(Saved data entries)
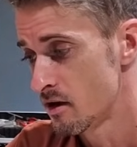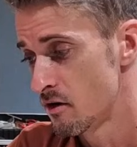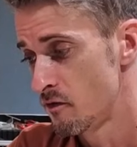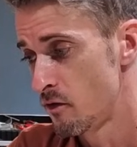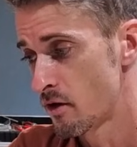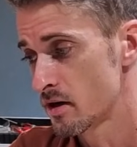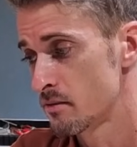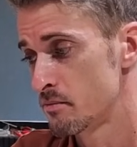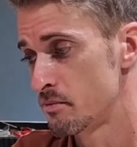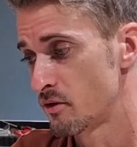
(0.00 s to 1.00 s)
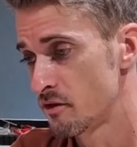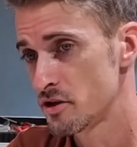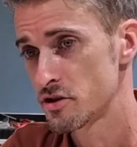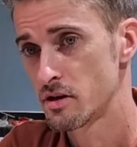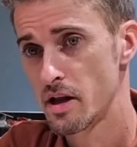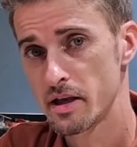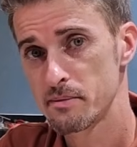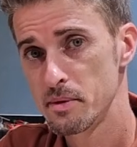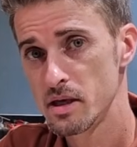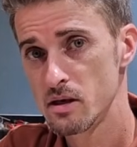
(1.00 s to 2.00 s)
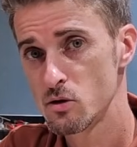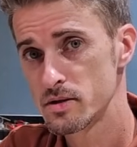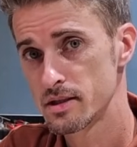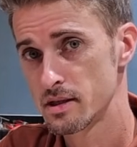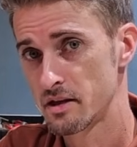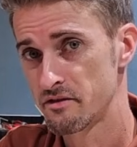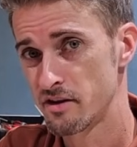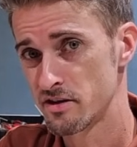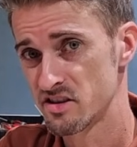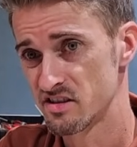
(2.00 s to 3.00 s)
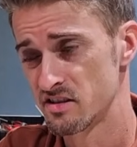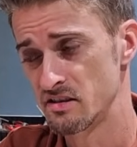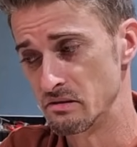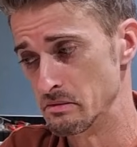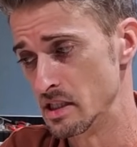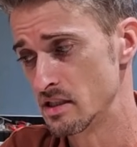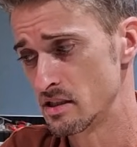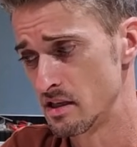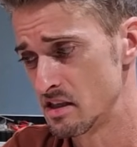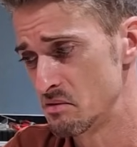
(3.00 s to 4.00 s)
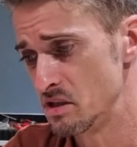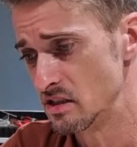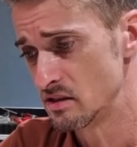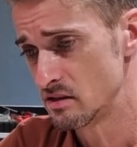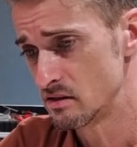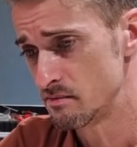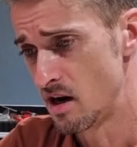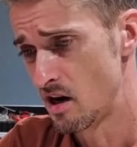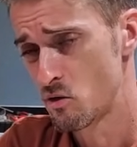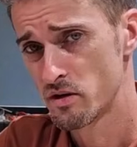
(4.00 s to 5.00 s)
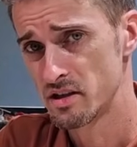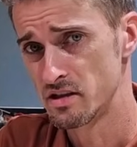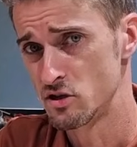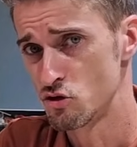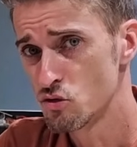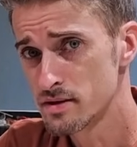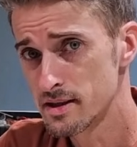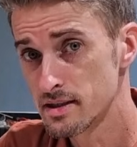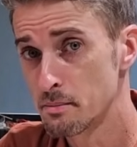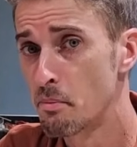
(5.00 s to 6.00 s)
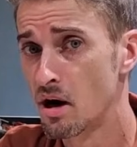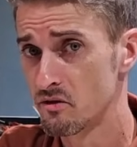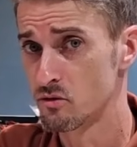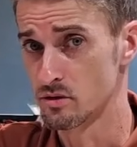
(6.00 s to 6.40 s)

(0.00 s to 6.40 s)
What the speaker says: For a professional like me, using that function, it's a little bit awkward and it's useless, but for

= Assignment =
In your copy of the records above, include no pictures and match every line exactly.

= Your solution =
(0.00 s to 1.00 s)
(1.00 s to 2.00 s)
(2.00 s to 3.00 s)
(3.00 s to 4.00 s)
(4.00 s to 5.00 s)
(5.00 s to 6.00 s)
(6.00 s to 6.40 s)

(0.00 s to 6.40 s)
What the speaker says: For a professional like me, using that function, it's a little bit awkward and it's useless, but for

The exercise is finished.